Turns out, though, Jen has survived and the creatures that are about to get hunted are these three men, each of which represents a different type of male personalities that are indifferent to the anguish of women. For instance, the frequently silent Dimitri is the type of man who may not punch or rape women himself but he does nothing to stop those who do, he is more interested in his own comfort than helping those in need. Meanwhile, Stan is the sort of guy who believes he's owed women as a prize, women are not people but objects to be obtained once you do a certain amount of good deeds. Finally, Richard is the type of man who seems to be on the up-and-up but will become selfish at the slightest hint of danger to himself, the prospect of his own reputation getting harmed (he's cheating on his wife and reporting Jen's sexual assault would mean that secret would go public) is more important to him than the livelihood of a human being.

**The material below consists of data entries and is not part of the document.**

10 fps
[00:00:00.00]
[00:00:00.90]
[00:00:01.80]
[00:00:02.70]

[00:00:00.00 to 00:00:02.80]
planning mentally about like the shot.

Fargeat's writing of these antagonists as human manifestations of various forms of male indifference to female anguish is utterly brilliant and she shows a similar level of remarkable insight when it comes to depicting the interior psychological state of Jen. Though she gets to dish out violent revenge in the second half of the story, Jen does not become invincible after her sexual assault experience. One of the most harrowing sequences of the film depicts Jen in a seemingly never-ending dream filled with reminders of the viciousness she's survived, no matter how many times she's seemingly woken up, she cannot escape the horrors that fill her mind. Surreal editing choices punctuate a haunting sense of searing psychological agony in this well-realized sequence.

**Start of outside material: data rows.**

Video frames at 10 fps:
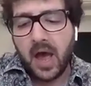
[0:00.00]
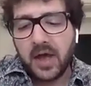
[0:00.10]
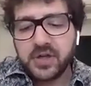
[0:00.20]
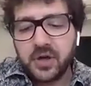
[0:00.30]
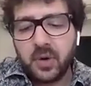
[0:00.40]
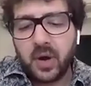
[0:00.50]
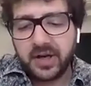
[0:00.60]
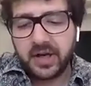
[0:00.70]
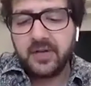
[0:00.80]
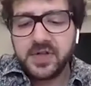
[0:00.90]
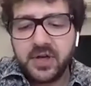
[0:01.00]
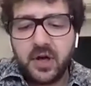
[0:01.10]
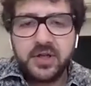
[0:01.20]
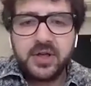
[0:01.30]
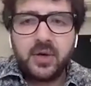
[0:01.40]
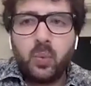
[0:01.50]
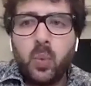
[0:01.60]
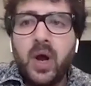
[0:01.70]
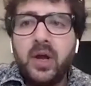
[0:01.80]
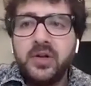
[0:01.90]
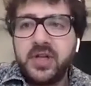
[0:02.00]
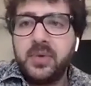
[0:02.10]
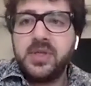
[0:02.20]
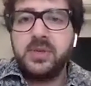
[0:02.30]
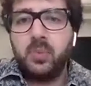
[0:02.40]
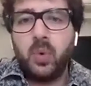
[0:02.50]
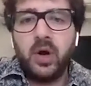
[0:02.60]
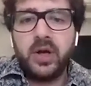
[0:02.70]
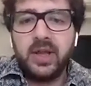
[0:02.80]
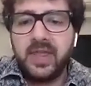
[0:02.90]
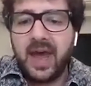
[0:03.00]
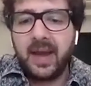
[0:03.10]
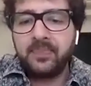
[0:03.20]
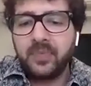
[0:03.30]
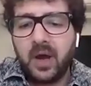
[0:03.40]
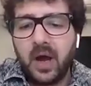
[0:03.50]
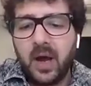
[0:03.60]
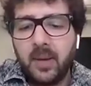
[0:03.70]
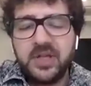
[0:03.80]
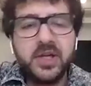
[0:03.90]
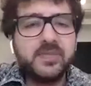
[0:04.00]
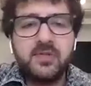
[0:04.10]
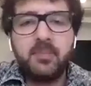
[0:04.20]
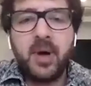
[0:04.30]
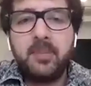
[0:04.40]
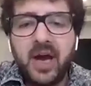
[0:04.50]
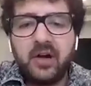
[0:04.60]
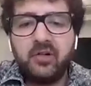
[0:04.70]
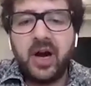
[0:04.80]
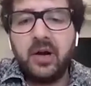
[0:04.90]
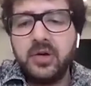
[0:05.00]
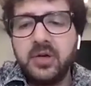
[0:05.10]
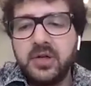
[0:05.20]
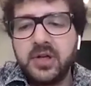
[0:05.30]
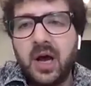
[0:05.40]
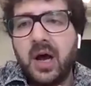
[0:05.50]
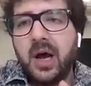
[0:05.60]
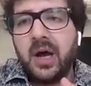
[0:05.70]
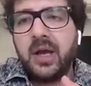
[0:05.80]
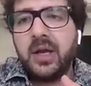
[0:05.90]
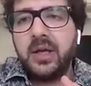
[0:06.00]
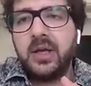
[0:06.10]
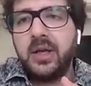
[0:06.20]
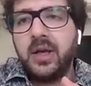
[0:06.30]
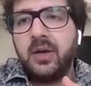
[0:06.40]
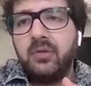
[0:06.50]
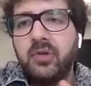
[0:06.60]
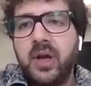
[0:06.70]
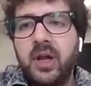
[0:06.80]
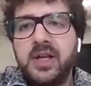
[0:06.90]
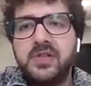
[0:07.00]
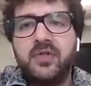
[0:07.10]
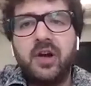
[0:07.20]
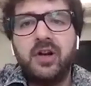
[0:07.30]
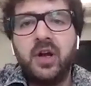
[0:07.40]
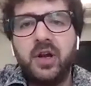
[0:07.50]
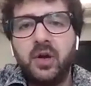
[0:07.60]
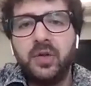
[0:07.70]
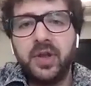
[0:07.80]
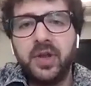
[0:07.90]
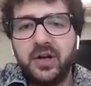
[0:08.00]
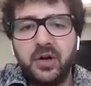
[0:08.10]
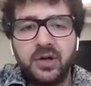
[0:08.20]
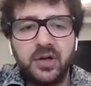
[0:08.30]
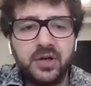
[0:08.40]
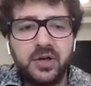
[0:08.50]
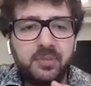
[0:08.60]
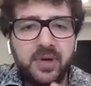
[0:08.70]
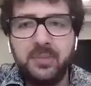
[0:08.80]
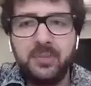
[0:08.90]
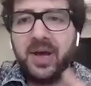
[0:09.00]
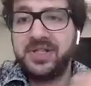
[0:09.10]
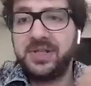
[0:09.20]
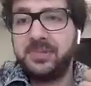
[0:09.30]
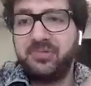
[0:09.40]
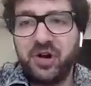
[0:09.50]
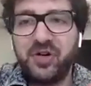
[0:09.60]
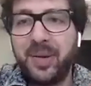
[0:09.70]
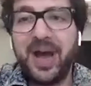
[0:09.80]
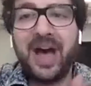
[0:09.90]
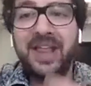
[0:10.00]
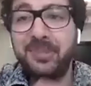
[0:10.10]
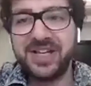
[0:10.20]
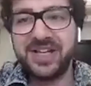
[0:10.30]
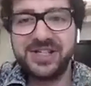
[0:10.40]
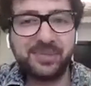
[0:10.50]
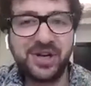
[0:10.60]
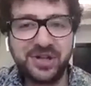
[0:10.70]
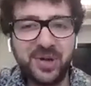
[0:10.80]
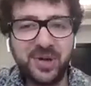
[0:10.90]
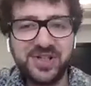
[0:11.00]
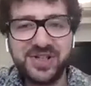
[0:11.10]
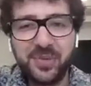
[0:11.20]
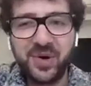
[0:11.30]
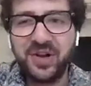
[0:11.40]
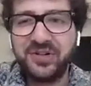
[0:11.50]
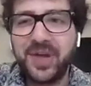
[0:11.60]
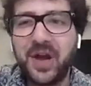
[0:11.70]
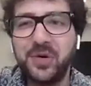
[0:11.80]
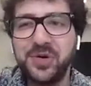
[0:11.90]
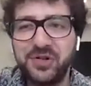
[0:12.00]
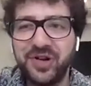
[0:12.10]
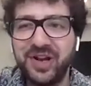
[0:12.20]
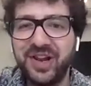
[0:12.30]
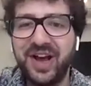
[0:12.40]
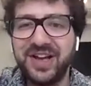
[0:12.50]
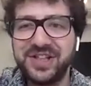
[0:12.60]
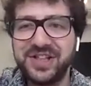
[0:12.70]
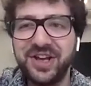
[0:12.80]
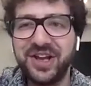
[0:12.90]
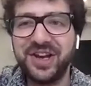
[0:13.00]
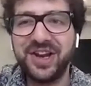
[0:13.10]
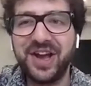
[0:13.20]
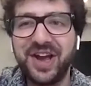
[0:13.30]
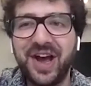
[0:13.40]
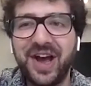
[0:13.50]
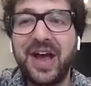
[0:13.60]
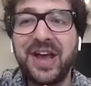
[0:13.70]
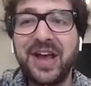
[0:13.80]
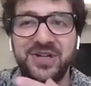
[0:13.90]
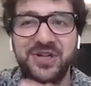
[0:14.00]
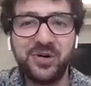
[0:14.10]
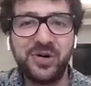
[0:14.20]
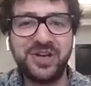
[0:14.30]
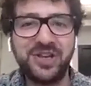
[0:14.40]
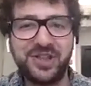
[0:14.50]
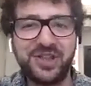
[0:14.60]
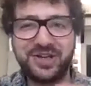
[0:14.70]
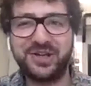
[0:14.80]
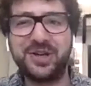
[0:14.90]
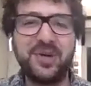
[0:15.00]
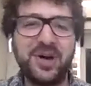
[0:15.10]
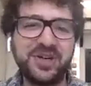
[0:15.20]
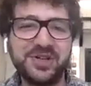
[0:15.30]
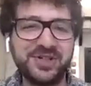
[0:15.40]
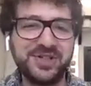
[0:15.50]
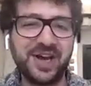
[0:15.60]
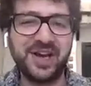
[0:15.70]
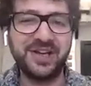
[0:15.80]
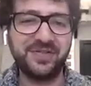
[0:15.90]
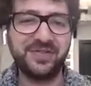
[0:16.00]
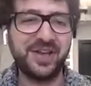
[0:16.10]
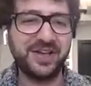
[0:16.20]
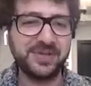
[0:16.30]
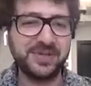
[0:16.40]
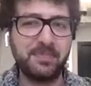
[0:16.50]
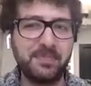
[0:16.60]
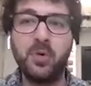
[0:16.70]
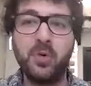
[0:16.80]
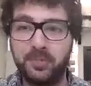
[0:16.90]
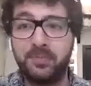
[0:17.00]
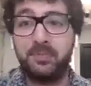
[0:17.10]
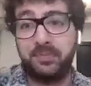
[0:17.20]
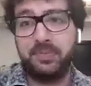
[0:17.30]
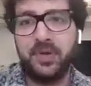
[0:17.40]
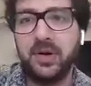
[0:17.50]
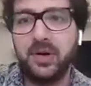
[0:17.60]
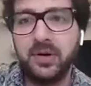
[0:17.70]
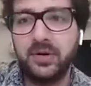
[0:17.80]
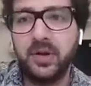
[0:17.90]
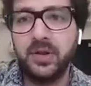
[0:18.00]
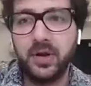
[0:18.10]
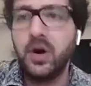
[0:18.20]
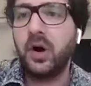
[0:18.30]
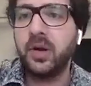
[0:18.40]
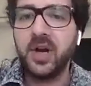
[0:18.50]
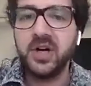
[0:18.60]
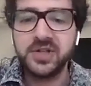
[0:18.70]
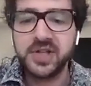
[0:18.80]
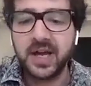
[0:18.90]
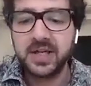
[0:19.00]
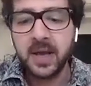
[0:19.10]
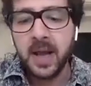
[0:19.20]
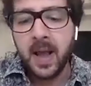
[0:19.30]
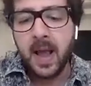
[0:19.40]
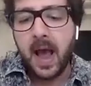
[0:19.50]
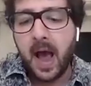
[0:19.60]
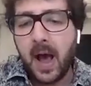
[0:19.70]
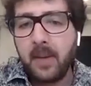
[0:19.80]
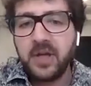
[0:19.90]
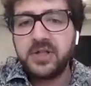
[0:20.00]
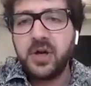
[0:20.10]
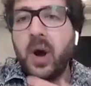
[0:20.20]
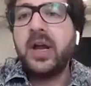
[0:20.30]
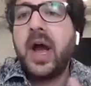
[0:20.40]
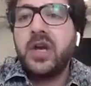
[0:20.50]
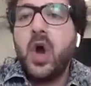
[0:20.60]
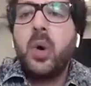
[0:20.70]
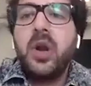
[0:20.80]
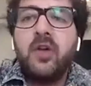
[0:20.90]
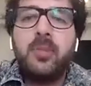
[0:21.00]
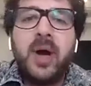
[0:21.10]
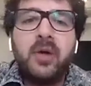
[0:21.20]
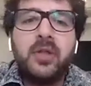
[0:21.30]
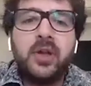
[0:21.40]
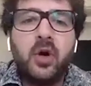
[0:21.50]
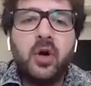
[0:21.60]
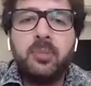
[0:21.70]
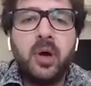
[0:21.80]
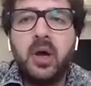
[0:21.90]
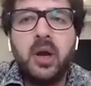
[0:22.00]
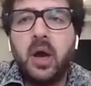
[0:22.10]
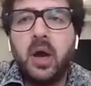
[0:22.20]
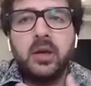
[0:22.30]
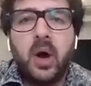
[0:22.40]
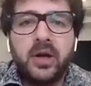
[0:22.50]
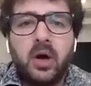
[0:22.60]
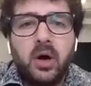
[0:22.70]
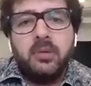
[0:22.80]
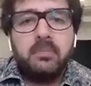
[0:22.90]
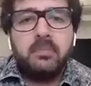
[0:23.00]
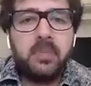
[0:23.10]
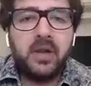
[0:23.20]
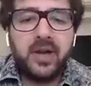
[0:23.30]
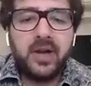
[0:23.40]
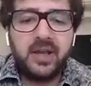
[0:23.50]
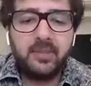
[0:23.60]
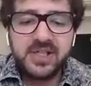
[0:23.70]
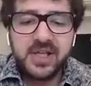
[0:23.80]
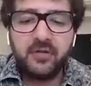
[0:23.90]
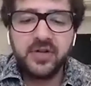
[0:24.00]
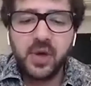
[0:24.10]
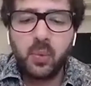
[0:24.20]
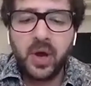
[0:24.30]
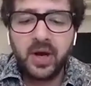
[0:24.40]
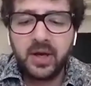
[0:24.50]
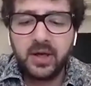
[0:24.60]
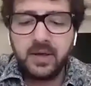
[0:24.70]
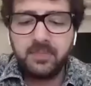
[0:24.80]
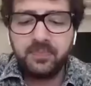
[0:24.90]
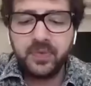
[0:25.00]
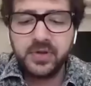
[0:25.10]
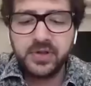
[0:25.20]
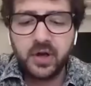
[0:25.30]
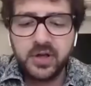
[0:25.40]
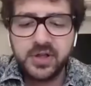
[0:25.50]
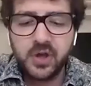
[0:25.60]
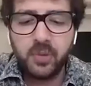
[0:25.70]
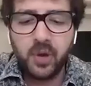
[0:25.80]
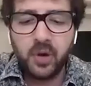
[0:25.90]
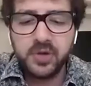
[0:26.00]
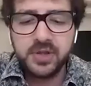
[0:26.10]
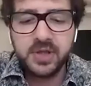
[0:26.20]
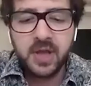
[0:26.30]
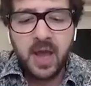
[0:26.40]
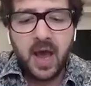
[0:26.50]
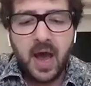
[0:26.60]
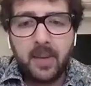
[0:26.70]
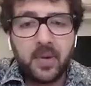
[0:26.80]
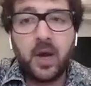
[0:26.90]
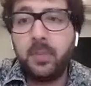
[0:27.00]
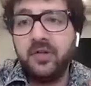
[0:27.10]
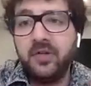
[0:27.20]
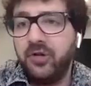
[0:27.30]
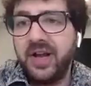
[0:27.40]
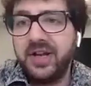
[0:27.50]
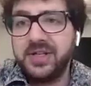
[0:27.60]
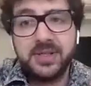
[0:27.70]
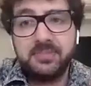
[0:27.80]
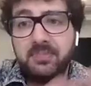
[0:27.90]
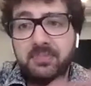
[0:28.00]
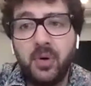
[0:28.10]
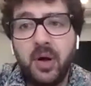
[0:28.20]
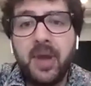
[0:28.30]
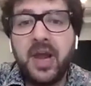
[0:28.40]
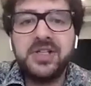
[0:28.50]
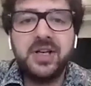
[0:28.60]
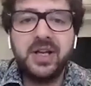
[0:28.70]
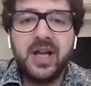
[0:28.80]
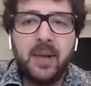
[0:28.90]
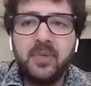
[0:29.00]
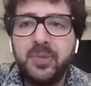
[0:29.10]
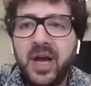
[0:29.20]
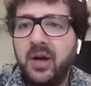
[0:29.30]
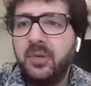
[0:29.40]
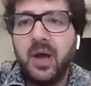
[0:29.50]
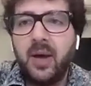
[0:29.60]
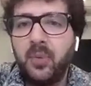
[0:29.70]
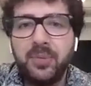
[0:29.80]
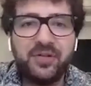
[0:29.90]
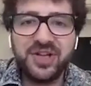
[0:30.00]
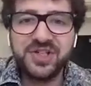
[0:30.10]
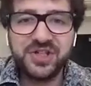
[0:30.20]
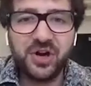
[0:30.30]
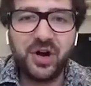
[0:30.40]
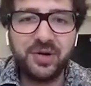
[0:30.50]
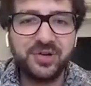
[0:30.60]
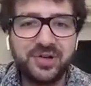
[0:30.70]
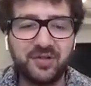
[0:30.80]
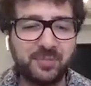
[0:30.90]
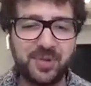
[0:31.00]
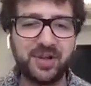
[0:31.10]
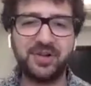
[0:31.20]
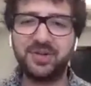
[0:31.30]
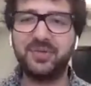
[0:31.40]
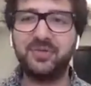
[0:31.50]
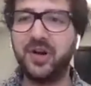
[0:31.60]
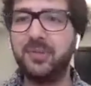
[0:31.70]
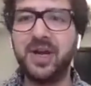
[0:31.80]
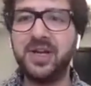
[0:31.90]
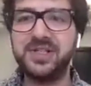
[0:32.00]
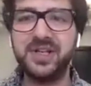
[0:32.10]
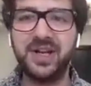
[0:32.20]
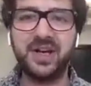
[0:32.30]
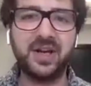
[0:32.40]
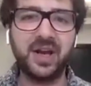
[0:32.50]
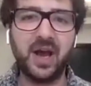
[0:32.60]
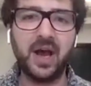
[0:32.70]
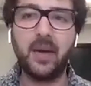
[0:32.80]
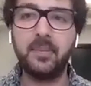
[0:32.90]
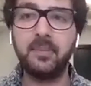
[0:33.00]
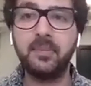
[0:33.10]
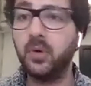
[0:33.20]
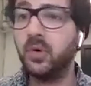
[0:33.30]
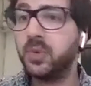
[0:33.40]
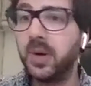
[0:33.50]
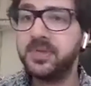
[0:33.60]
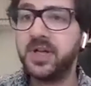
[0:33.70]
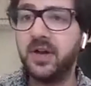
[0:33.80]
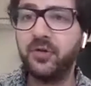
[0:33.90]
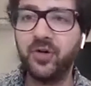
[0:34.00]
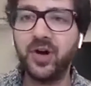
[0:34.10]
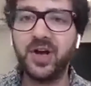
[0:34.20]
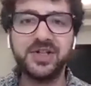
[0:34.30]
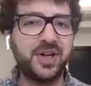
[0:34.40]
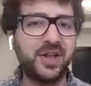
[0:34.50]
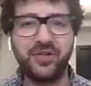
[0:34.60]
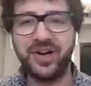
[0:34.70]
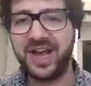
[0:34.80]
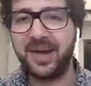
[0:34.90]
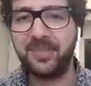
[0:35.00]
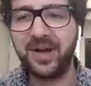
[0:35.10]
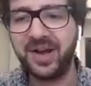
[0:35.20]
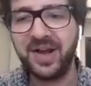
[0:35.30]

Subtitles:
And so I kind of started it whilst I was working there. In terms of my background, I realized very early on that I couldn't be the best programmer and the best commercial person in the world. I also realized that I enjoyed the commercial side of things more than the non-commercial side. Okay. And so I know enough about the code, but I can't build anything myself. And so when I started SoPost, a couple of friends amazingly helped me out. One of my friends, John, kind of built very basic launch website for us. Another friend, Emma,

The lead performance from Matilda Lutz also excels in this particular scene while she strikes an impressive balance between conveying her character's unrelenting thirst for vengeance with vulnerable humanity in the various gruesome action scenes that make great use out of showing Jen get blood-drenched revenge (hey, that's the name of the film!) on the three men who treated her as an object and not as a human being. Jen isn't just lashing out at Richard, Stan and Dimitri in these sequences, it also feels like Coralie Fargeat fighting back against the default norms of cinema that undermine the experiences of female sexual assault survivors. Hopefully Revenge gets people to reconsider using that trope, it's certainly concievable that a film this good does have the potential to be widely impactful like that.